There is a wide variety of choices of the type of school in which you enrol your child, depending on their language, background and talents.
The first decision to make is whether your child will go to a local or an international school. This depends largely on the child, their age and your family’s plans for the future.
The advantages of choosing a local school are mainly ones of immersion, convenience and cost. Your child will be immersed in the local language (French, Dutch or German) and culture. Also, since the school will likely be close to home, he or she will get the chance to make friends who live in your neighbourhood. Finally, Belgian schools are free, while international school are private and can be very costly.
In Belgium, schools are the domain of the language communities, so Flemish schools are run by the Dutch-speaking Community, French schools by the French-speaking Community and German schools by the German-speaking Community. All provide a high standard of education and one is not restricted to the schools of one's native language or the region in which one lives. Many French-speakers send their children to Flemish schools and vice versa.
Throughout Belgium, but especially in Brussels and the surrounding areas, there are a number of international schools that provide excellent education both in English and a variety of other languages.
International schools are likely a good choice if you know your family will only be in Belgium for a short, fixed term – for example, two years.

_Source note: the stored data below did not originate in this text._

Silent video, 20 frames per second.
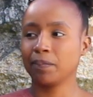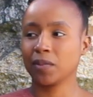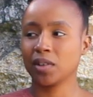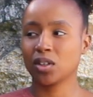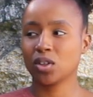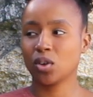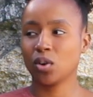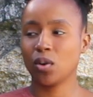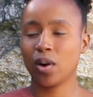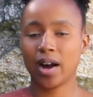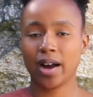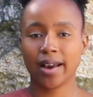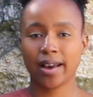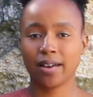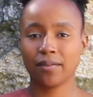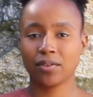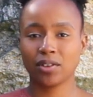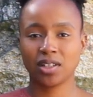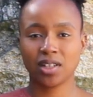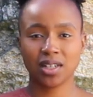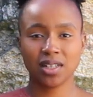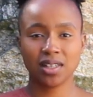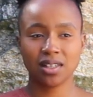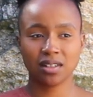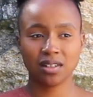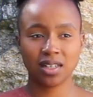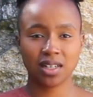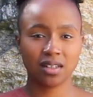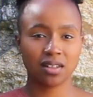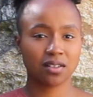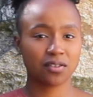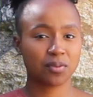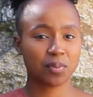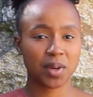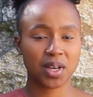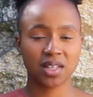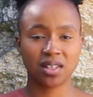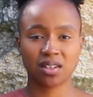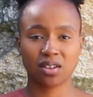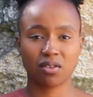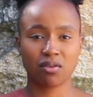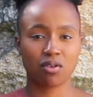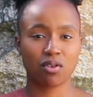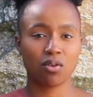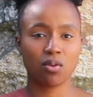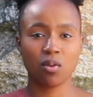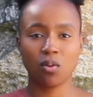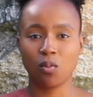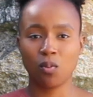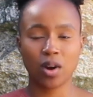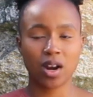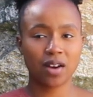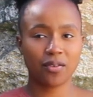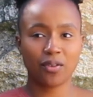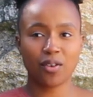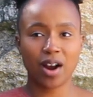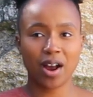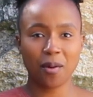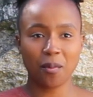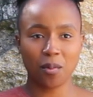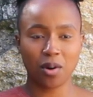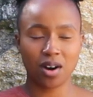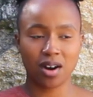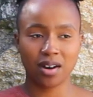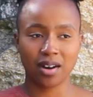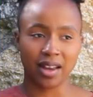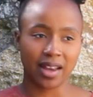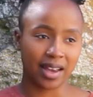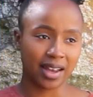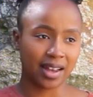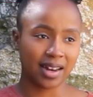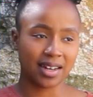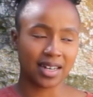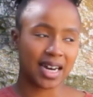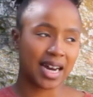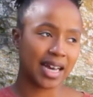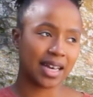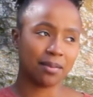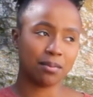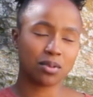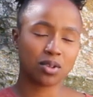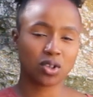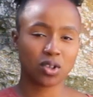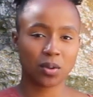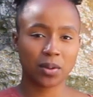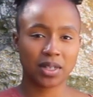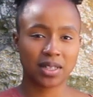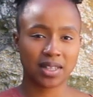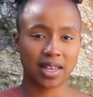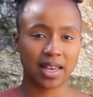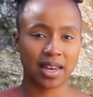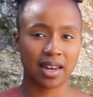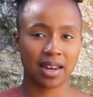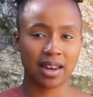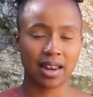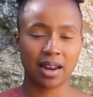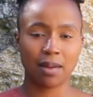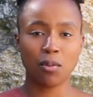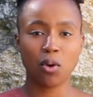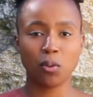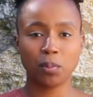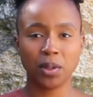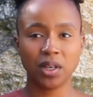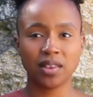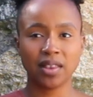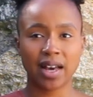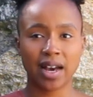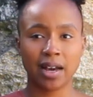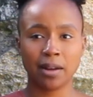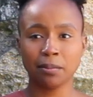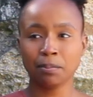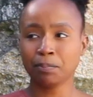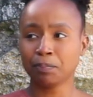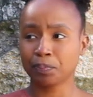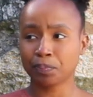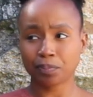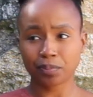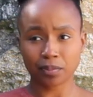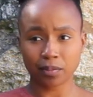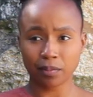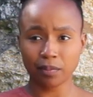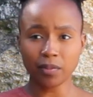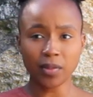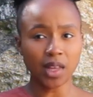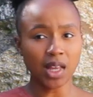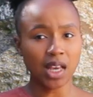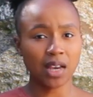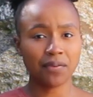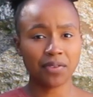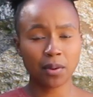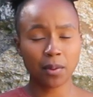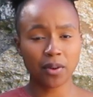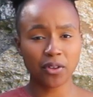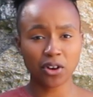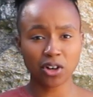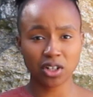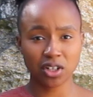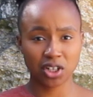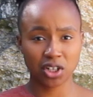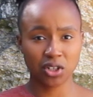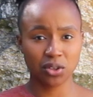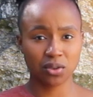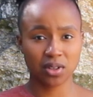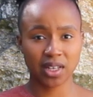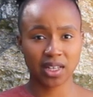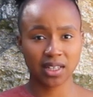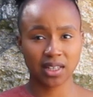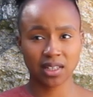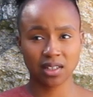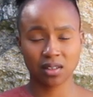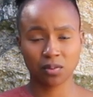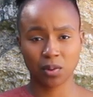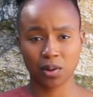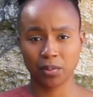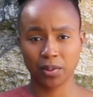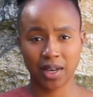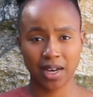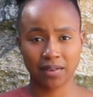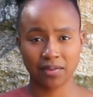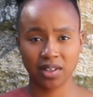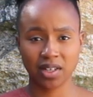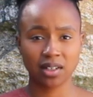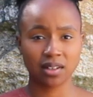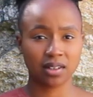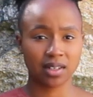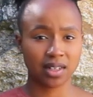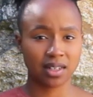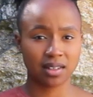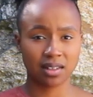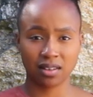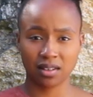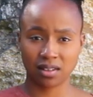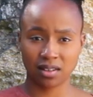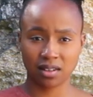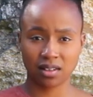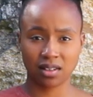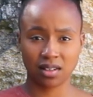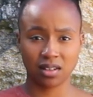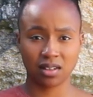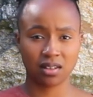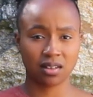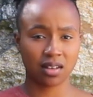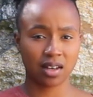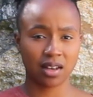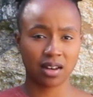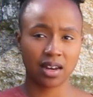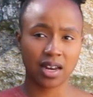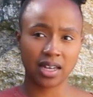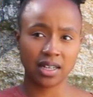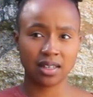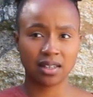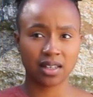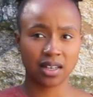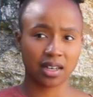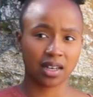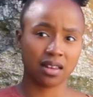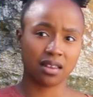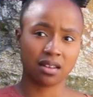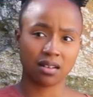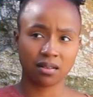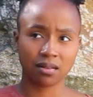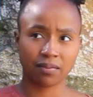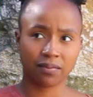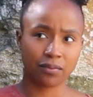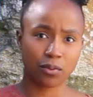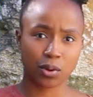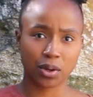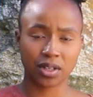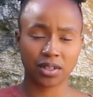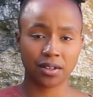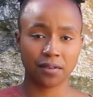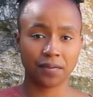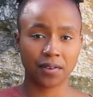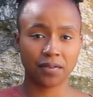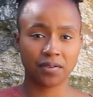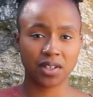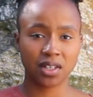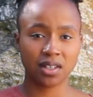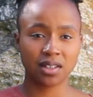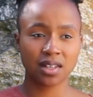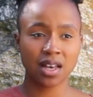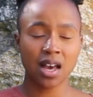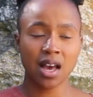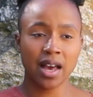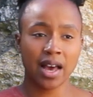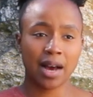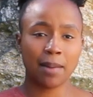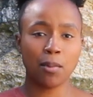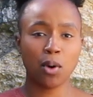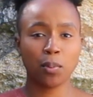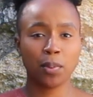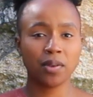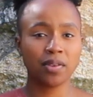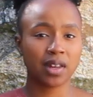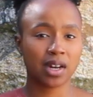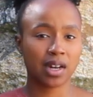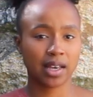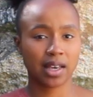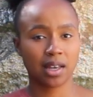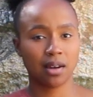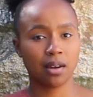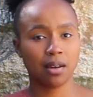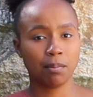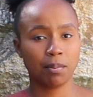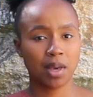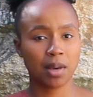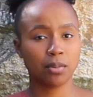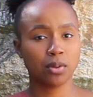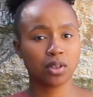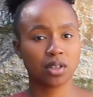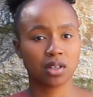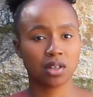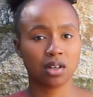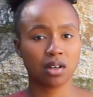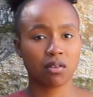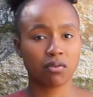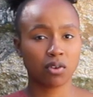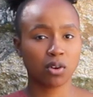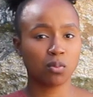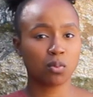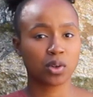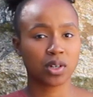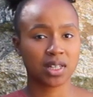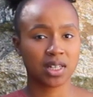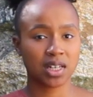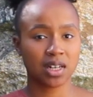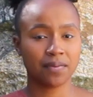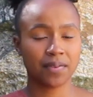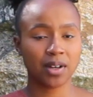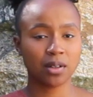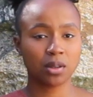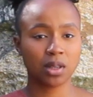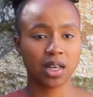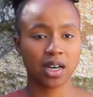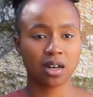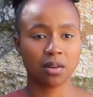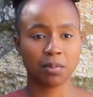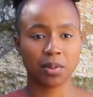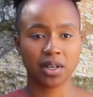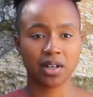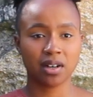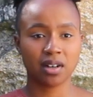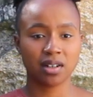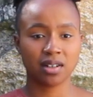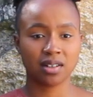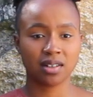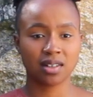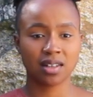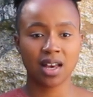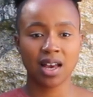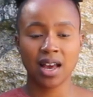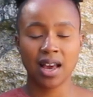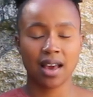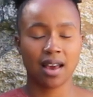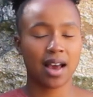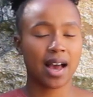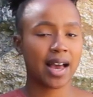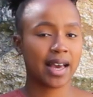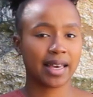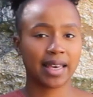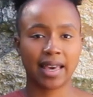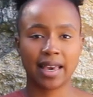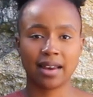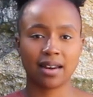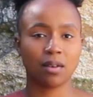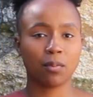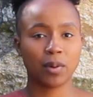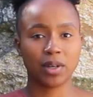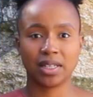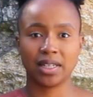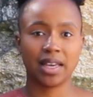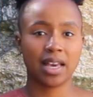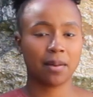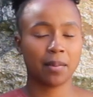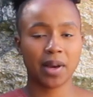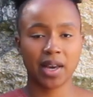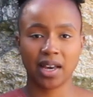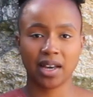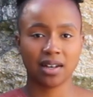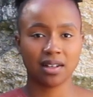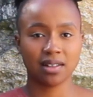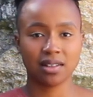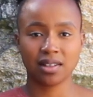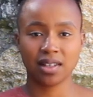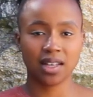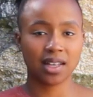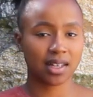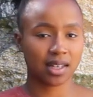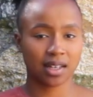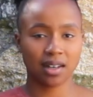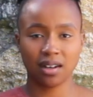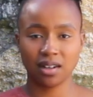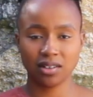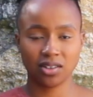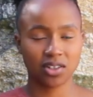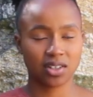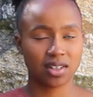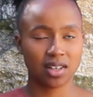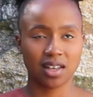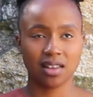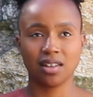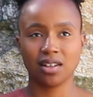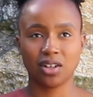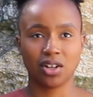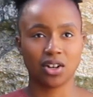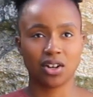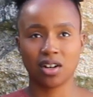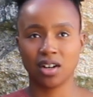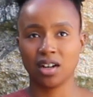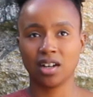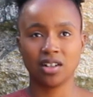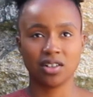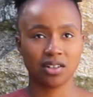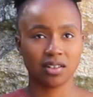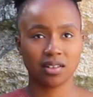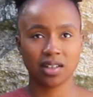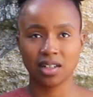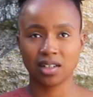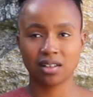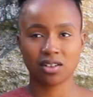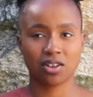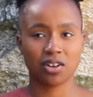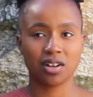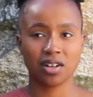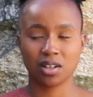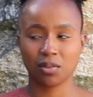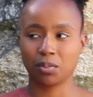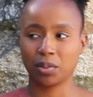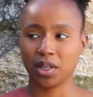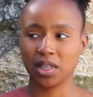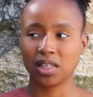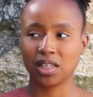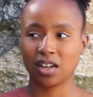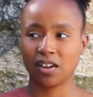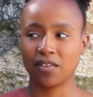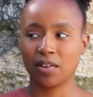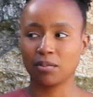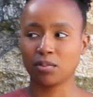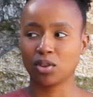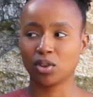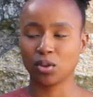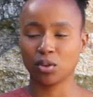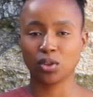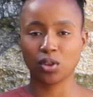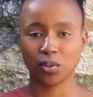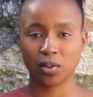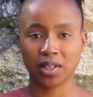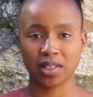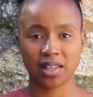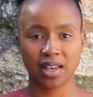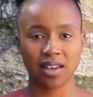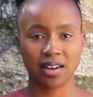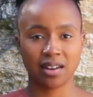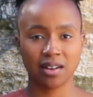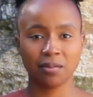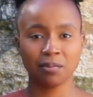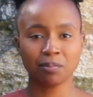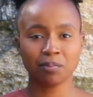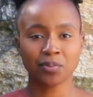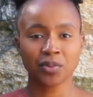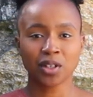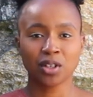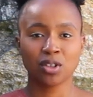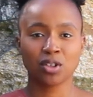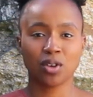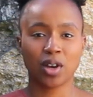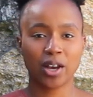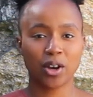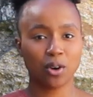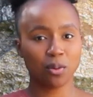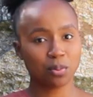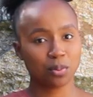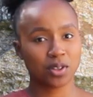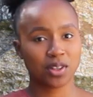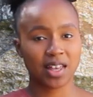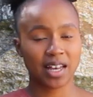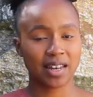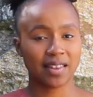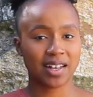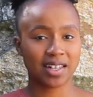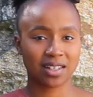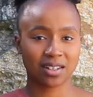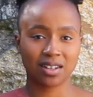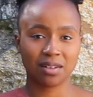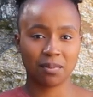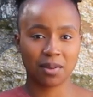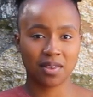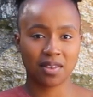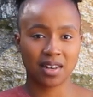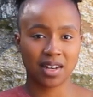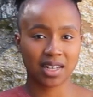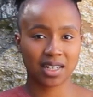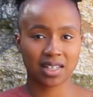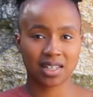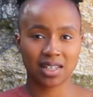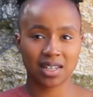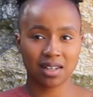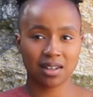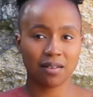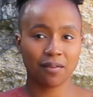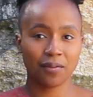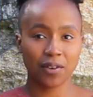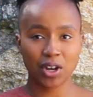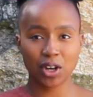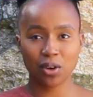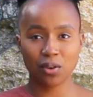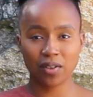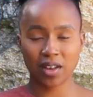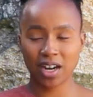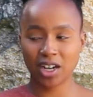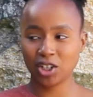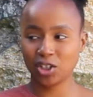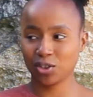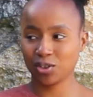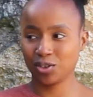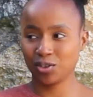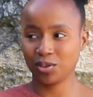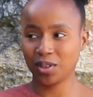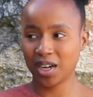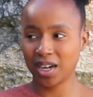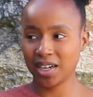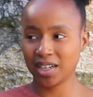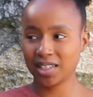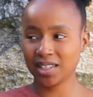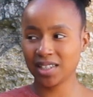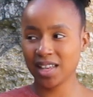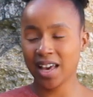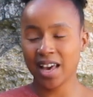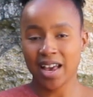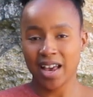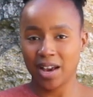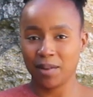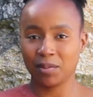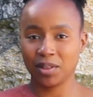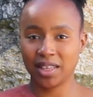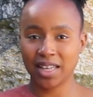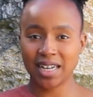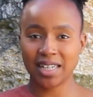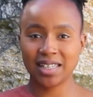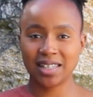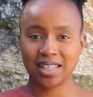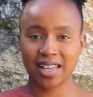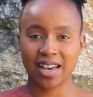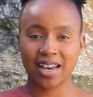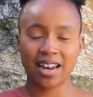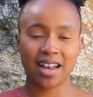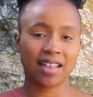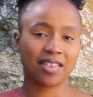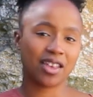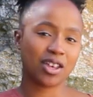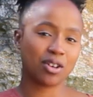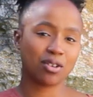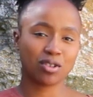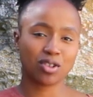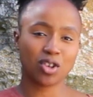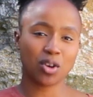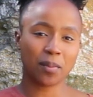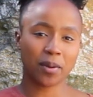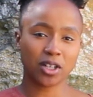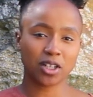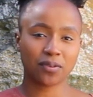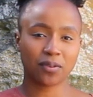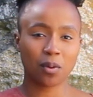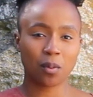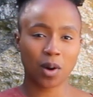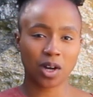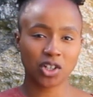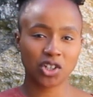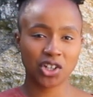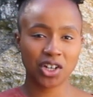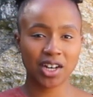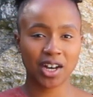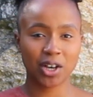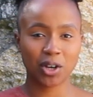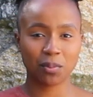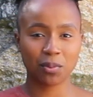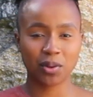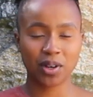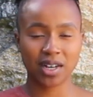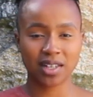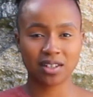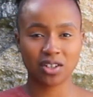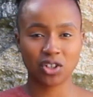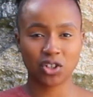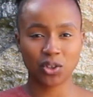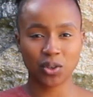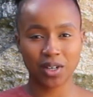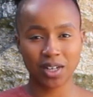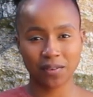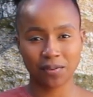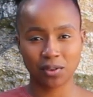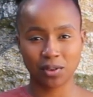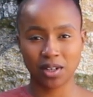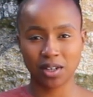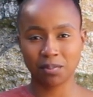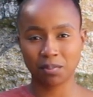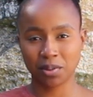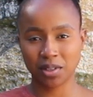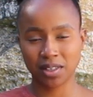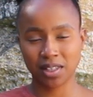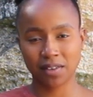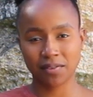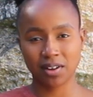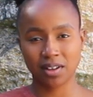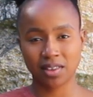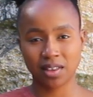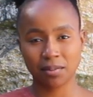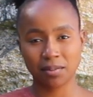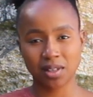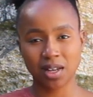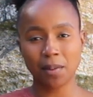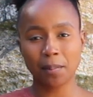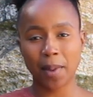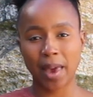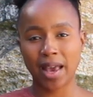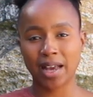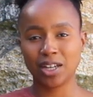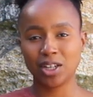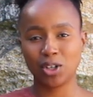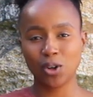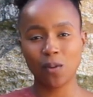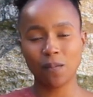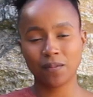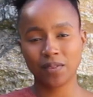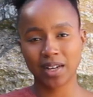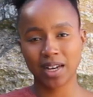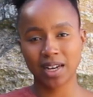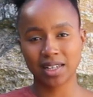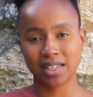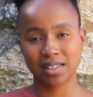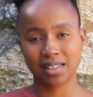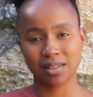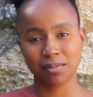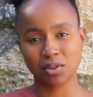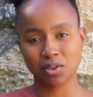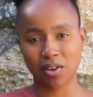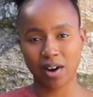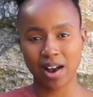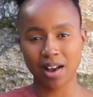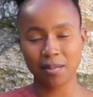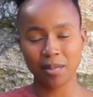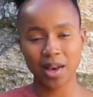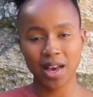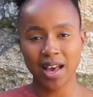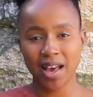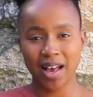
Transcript: So I have tons and tons of space to grow whatever I want, and I'm so excited. And I'm hoping that if the weather continues like this, where we have like days in the 60s and nights like in the 40s and 50s, I'm hoping that I can be able to grow more stuff out there, because I can't wait to get my hands like just in the dirt and like starting to plant stuff. I'm so excited. So I hope that that's going to be the next video that I show you guys. And with that said, thank you so much for watching. I hope you guys enjoyed. If you did, please give it a thumbs up, and don't forget to subscribe.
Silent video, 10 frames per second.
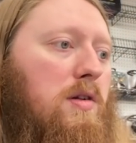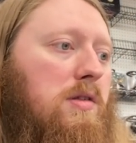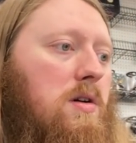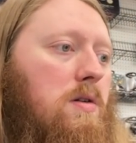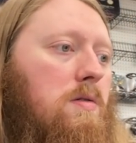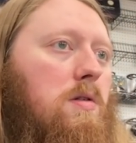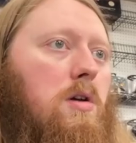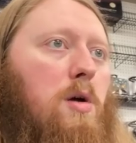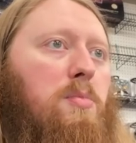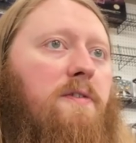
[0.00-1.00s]
So
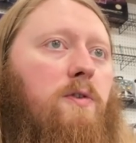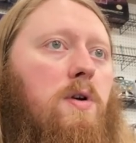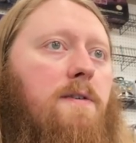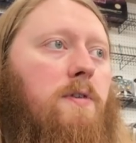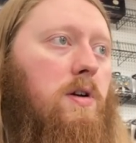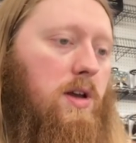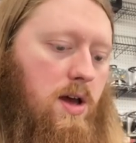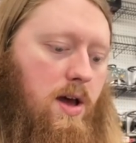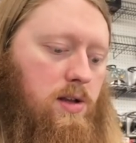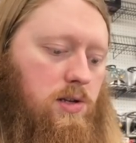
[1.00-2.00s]
before I
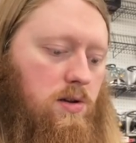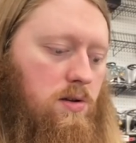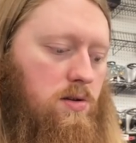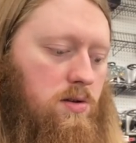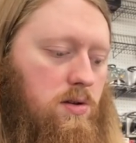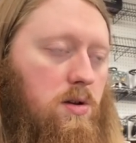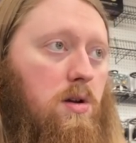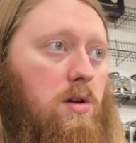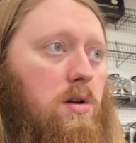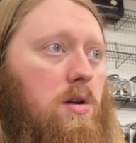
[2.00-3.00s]
forget,
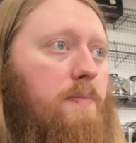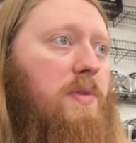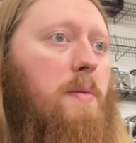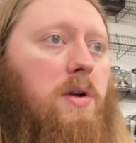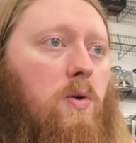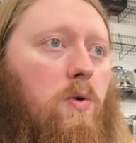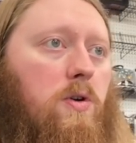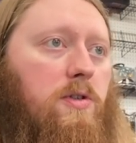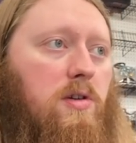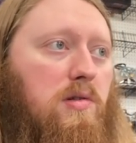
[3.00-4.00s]
I'm going to
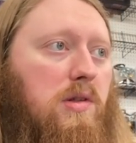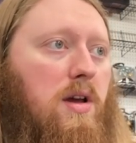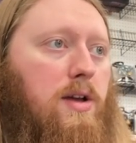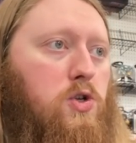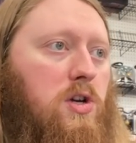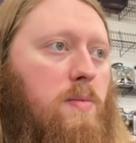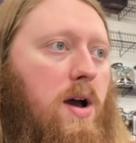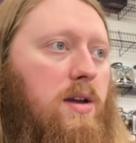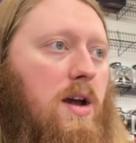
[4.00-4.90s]
order those H D M I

Typically, secondary school programmes follow the International Baccalaureate (IB) programme or the GSCE programme based in the UK; some offer both. These mean that when your child moves back to your home country, or to their next international school, they will likely be able to catch up with the local school systems and have an easier time adjusting to the change.
The biggest deterrent to international schools is the price. While the bill for a local Belgian school is zero, some of the international schools cost upwards of €30,000 a year. A large number of children who attend these more expensive schools do so because the businesses or organisations for which their parents work pay the tuition as part of the terms of their coming to work in Belgium.